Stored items
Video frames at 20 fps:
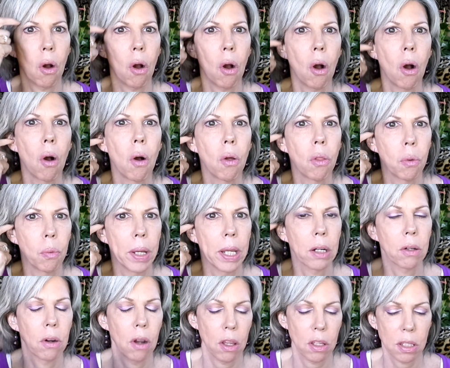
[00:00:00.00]
all the way
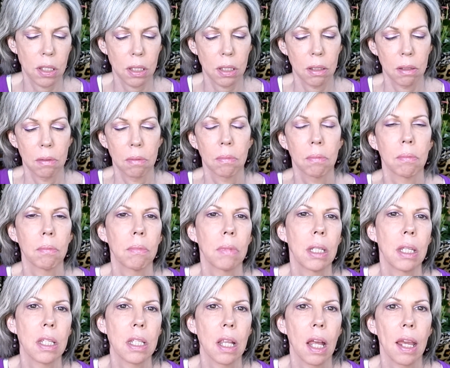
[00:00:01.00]
across
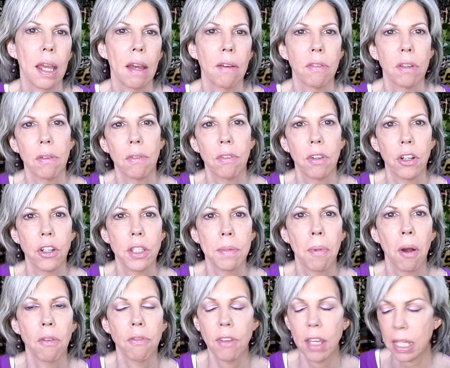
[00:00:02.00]
because I have a very
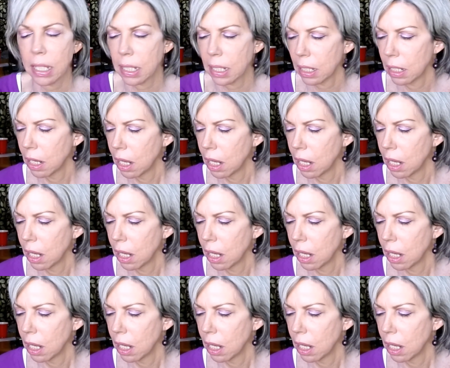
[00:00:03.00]
small face.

Exercise aim: Go through the entries above and write them out again exactly, images left behind.

Exercise answer:
Video frames at 20 fps:
[00:00:00.00]
all the way
[00:00:01.00]
across
[00:00:02.00]
because I have a very
[00:00:03.00]
small face.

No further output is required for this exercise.